Sunday, December 10, 2006

A Surprise Chicken Dinner

On Friday morning, Baktigul, our office manager, asked if I wanted her kill a chicken for dinner.

“We still have 12 and the feed isn’t worth the cost of keeping them,” she said. “We could kill one and have a soup in the office tonight.”

“Fine,” I said. I didn’t care too much either way.

When I returned to the office after the meeting, she opened the door holding a goosebumped, defeathered chicken corpse in her hand. The neighbor, Valentina, a middle-aged woman who works part-time as the cleaner and security guard, was helping her.

“The problem is that the electricity is still out and it takes a lot of gas to boil water with the generator,” Baktigul said. “So we’re waiting for the electricity to come back on, though it means dinner might be late.”

“OK, whatever,” I said, feeling this was definitely not an area for me to intervene.

When I took Malan to a meeting, Baktigul made arrangements with him to pick up some vegetables on the way back. A while later she called me.

“Do you want to invite your family to the office to eat?” she asked.

“Sure,” I said, continuing to go along with the plan. If she thought there would be enough for an extra five people, fine.

When I returned in the evening, I brought some salads, fruit and pastries I’d picked up on the way. I found a large table set with a white lace tablecloth. A warm aroma of boiling broth filled the air. Malan diced dill and cilantro while Valentina and Baktigul completed the finishing touches, setting out the boxes of juice and round, yeasty lepushkas Malan brought.

By the time the family filed in the door, it looked as nice as a restaurant banquet. Baktigul set a plate of boiled potatoes and carrots in the center. Another plate held the chicken, cut into small pieces. We each received a steaming bowl of broth, into which we could put whatever we wanted. There was grated carrot salad, a red bean and onion salad, a cabbage salad, and a salad with grated beets, walnuts and mayonnaise. We had a chocolate-covered wafer cake, a selection of chocolate cookies, and bow-shaped pastries filled with cottage cheese and apples.

After all that work, the chicken turned out a little rubbery. But everything else was delicious. And best of all was the conversation. Me, Malan, Baktigul, Valentina, Nigora, Shavkat, Lutfulo, Habib and Faruh sat at the table for three hours laughing and chatting.

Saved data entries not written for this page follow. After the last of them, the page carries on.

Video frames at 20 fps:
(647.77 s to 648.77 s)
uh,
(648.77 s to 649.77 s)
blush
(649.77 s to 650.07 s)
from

Valentina, who appears Russian, has a son, daughter-in-law and grandson in Moscow. She and her husband would like to move to Moscow, but can’t sell their house for enough money to buy a flat in Russia. Her son’s wife is Kyrgyz and the girl’s parents had been against the marriage because they wanted her to marry a Kyrgyz.

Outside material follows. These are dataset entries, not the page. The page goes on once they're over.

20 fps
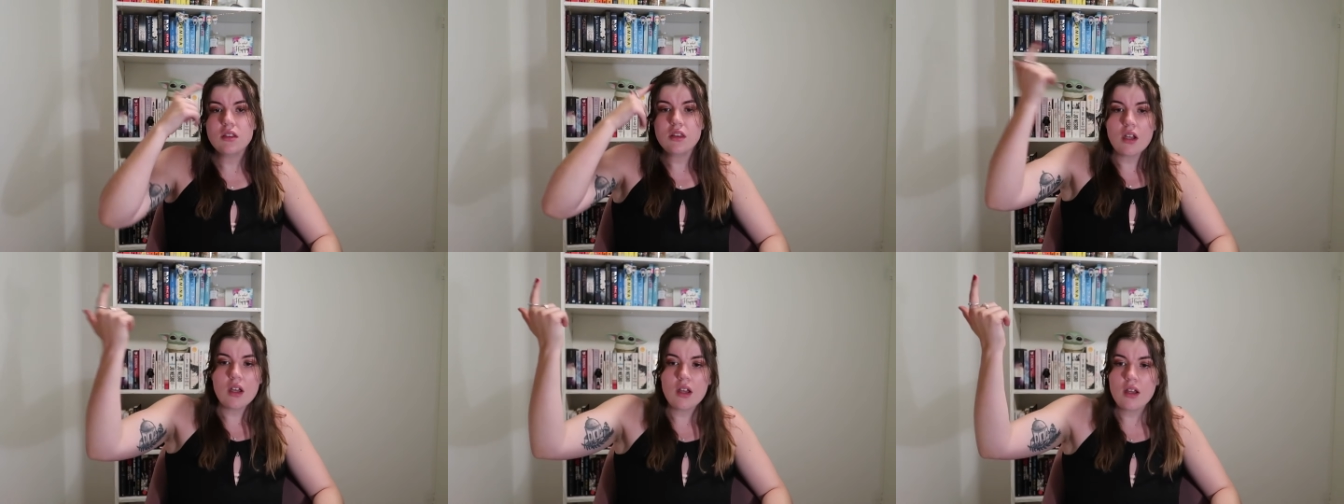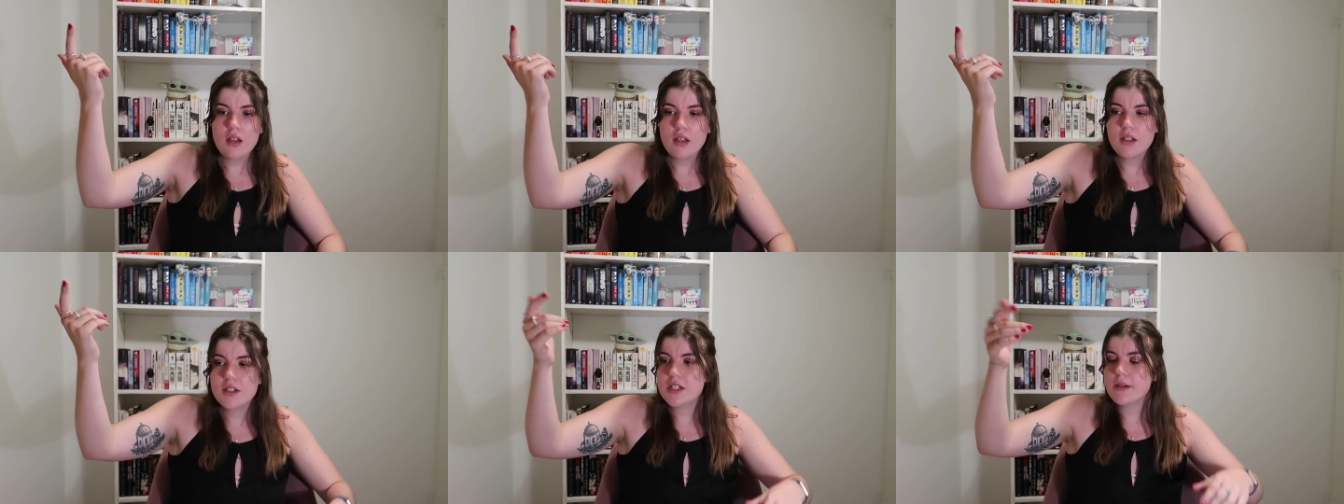
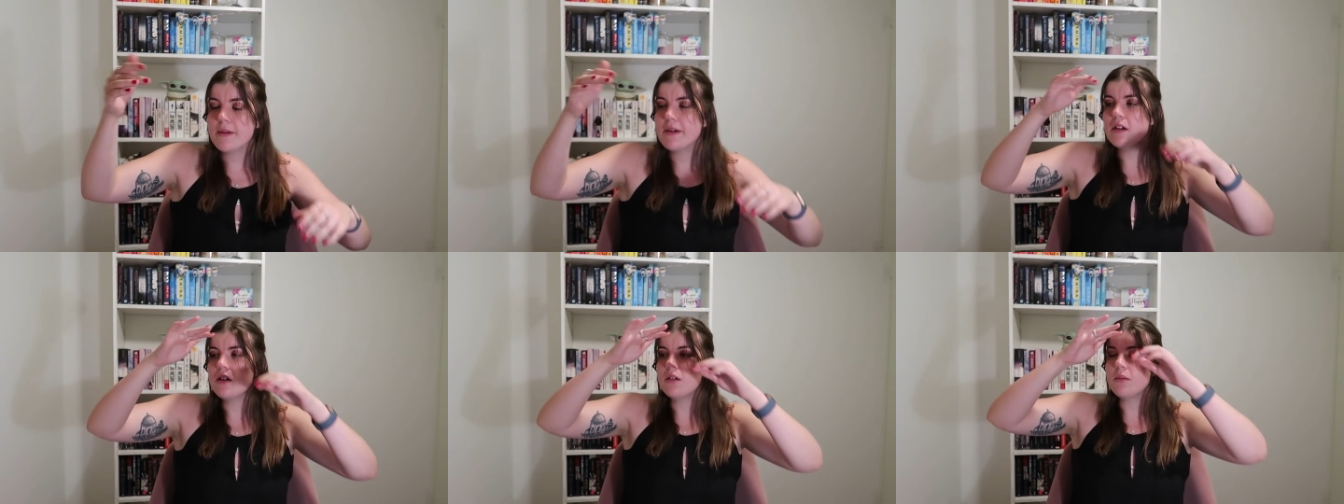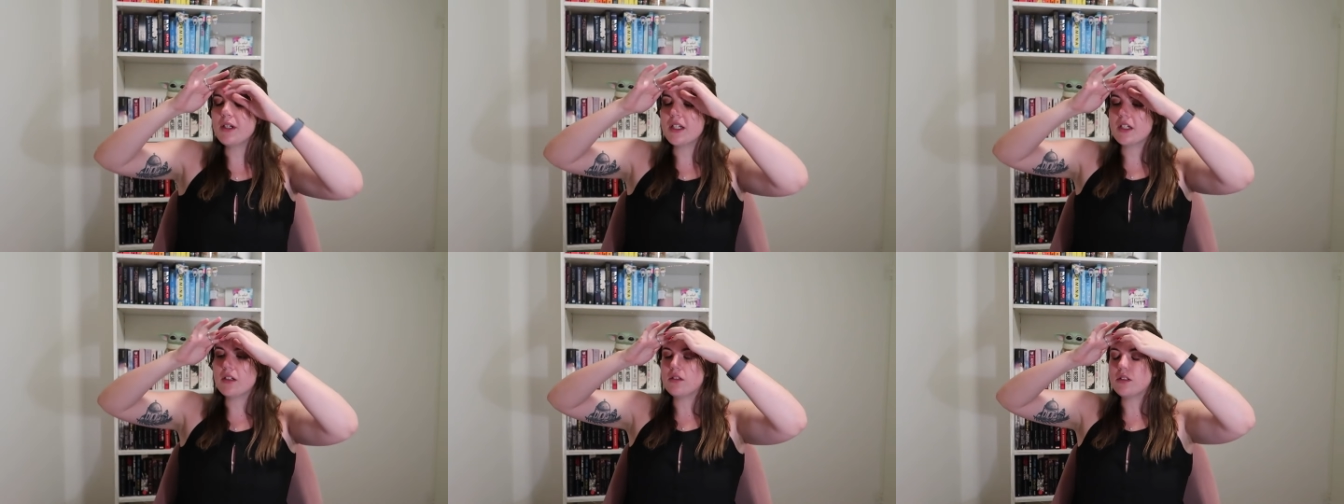Oh,
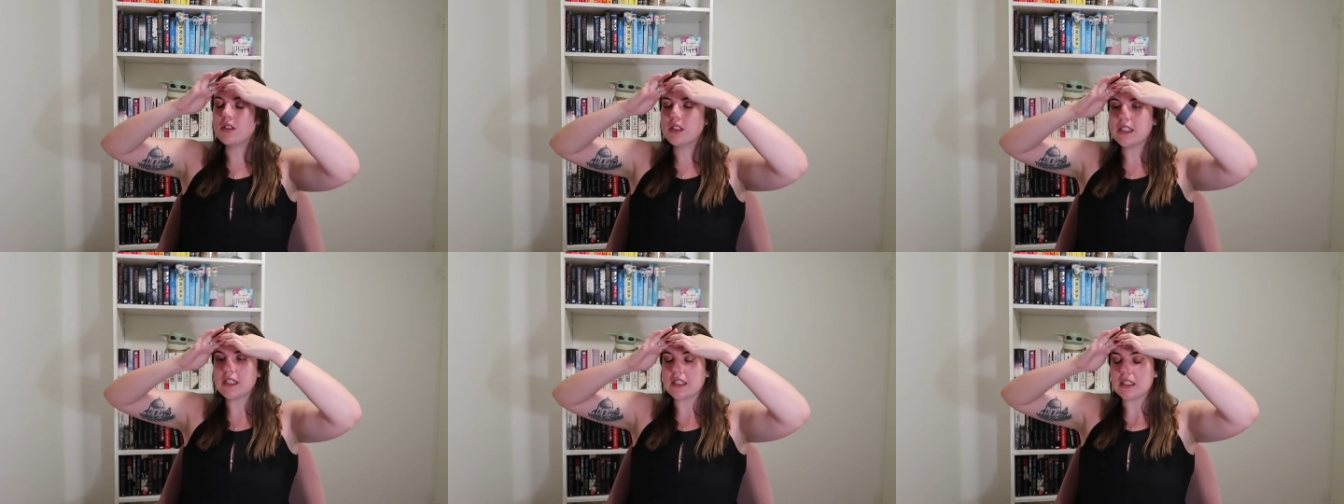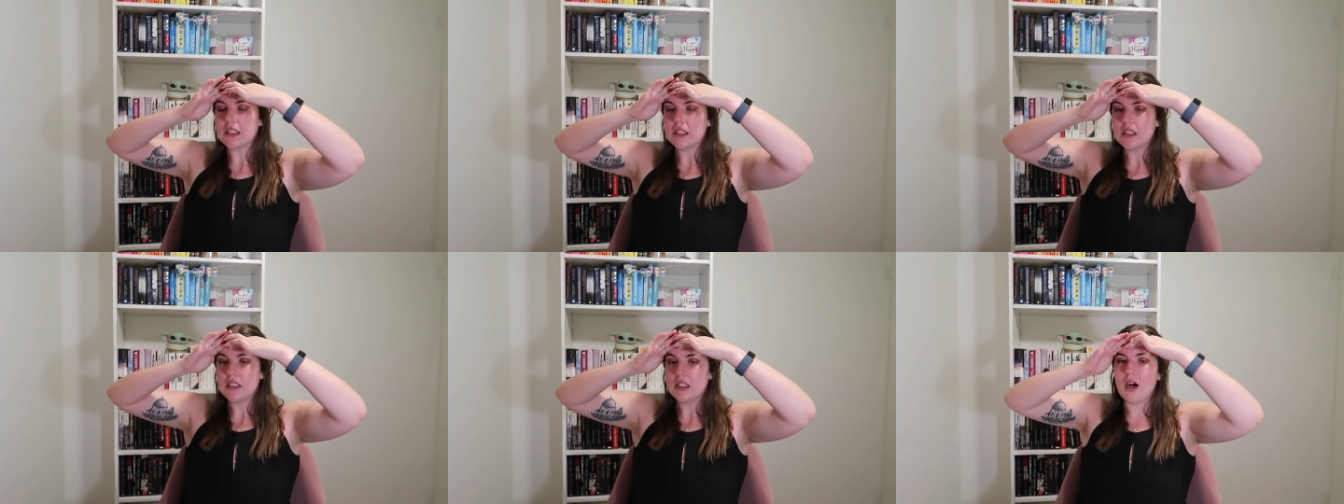my god.
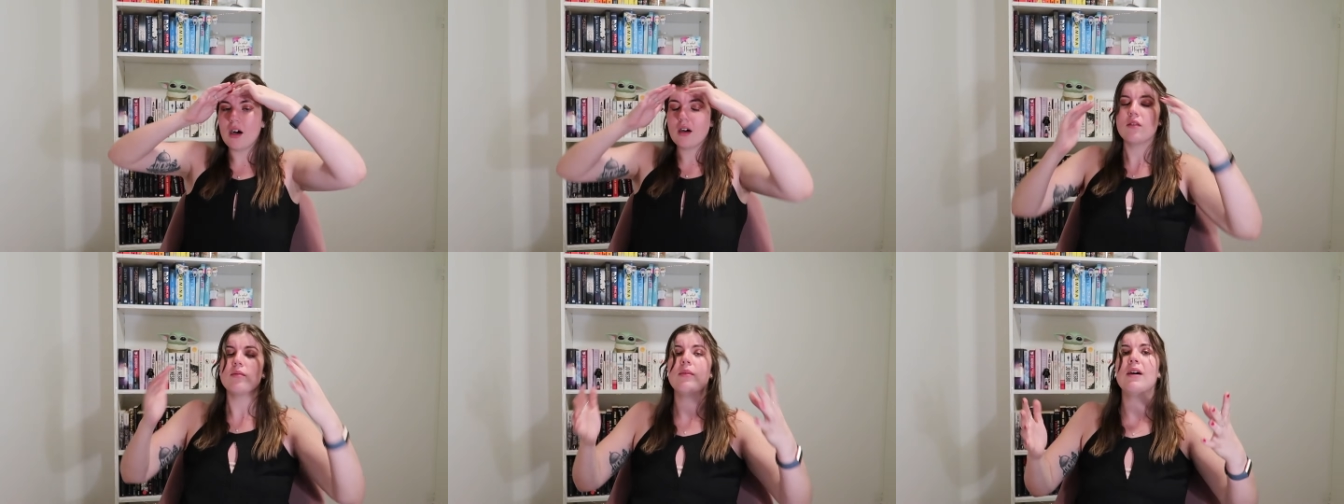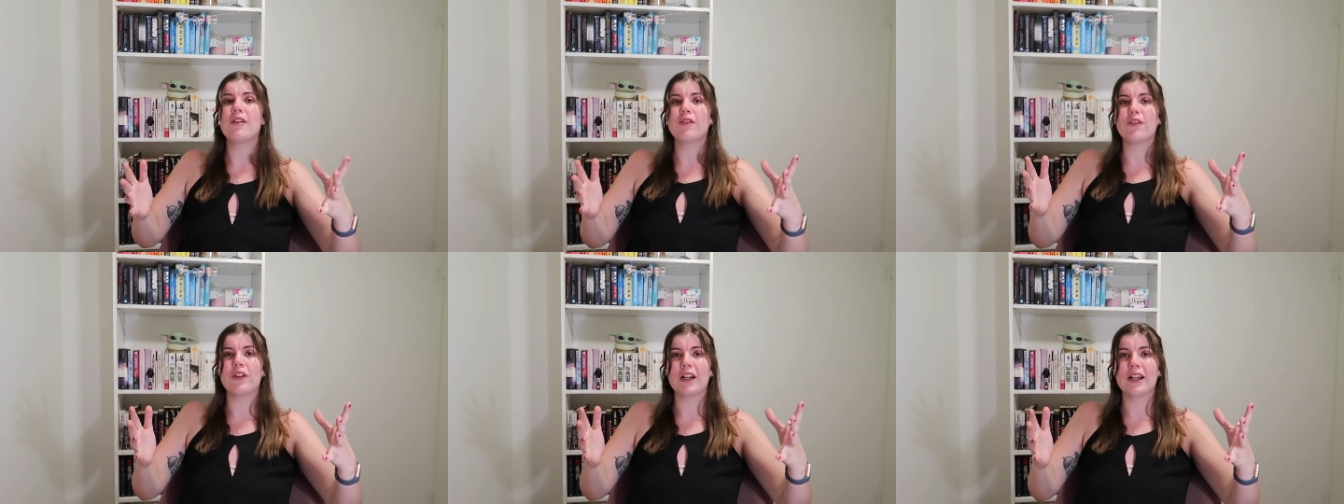Oh
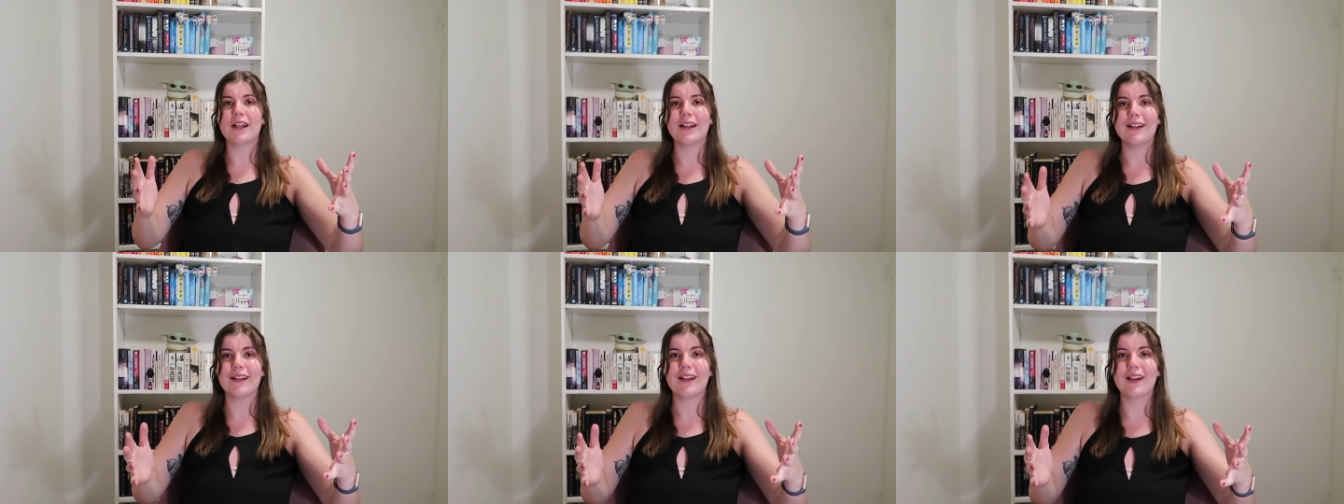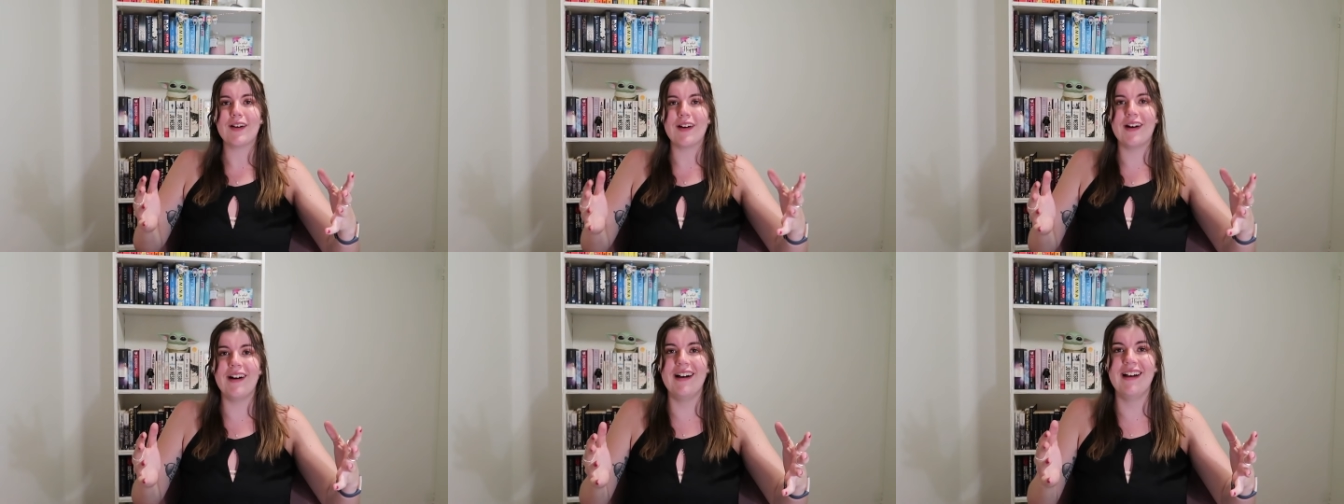my freaking
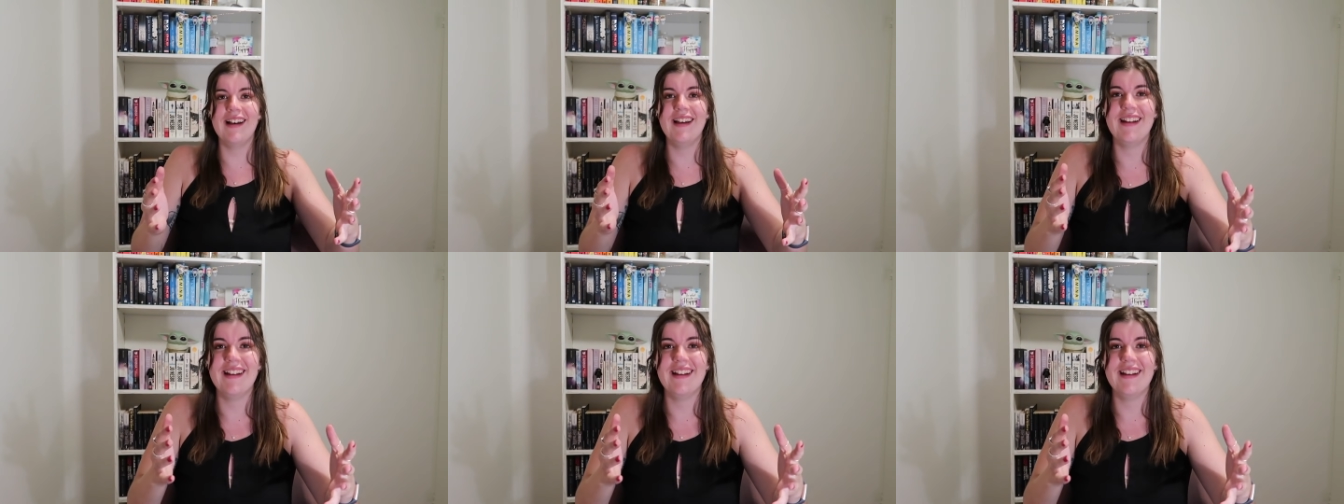god.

Baktigul, a Kyrgyz, is facing the same problem. She has a Tatar boyfriend whom she hopes to marry next year. But her parents are against it because of his ethnicity.

In the U.S., attention is usually focused on racism, overt or subconscious, among Caucasians. But I don’t hear much about racism coming from other ethnic groups, though it can be just as common and virulent.

“The Kyrgyz don’t think of it as racism,” Baktigul told me, “but tradition.”

Valentina agreed. “Whatever ethnic group a woman marries into, that becomes her group and she’s expected to adopt their customs and traditions, losing her own.”

She said it got so bad with her son that the girl’s relatives beat him up. I don’t know how they eventually went through with the wedding.

“Maybe our children will be free to choose their own spouses and for their ethnicity not to matter,” Baktigul said. “But today, it’s still the parents who make the decision.” I couldn’t help crossing my fingers that she’d find a way to marry the person she loved, and not give him up because of the group he was born in to.

“The Uzbeks are even worse than the Kyrgyz in trying to keep their children within their ethnic group,” Nigora, an Uzbek, said. “But all of us, if we look far enough back, are all mixed to a certain extent. My family is mixed with the Uighurs.”

“And I’m Arab!” Malan, an Uzbek, said, pointing to his chest with pride.

We talked about the people we knew, the news we’d heard, about the development and future of the city. We gossiped, debated and laughed until 9:30, which tends to feel like midnight in winter Osh.

I returned home with the family in their little white Tico, which feels like riding in a tiny plastic model car. They gave me the front seat. Nigora and the three boys somehow squeezed into the back, which comfortably seats two. We puttered along the bumpy, dark streets to home. Laying in bed, near the warmth of my coal fire, I looked forward to a calm, quiet, weekend.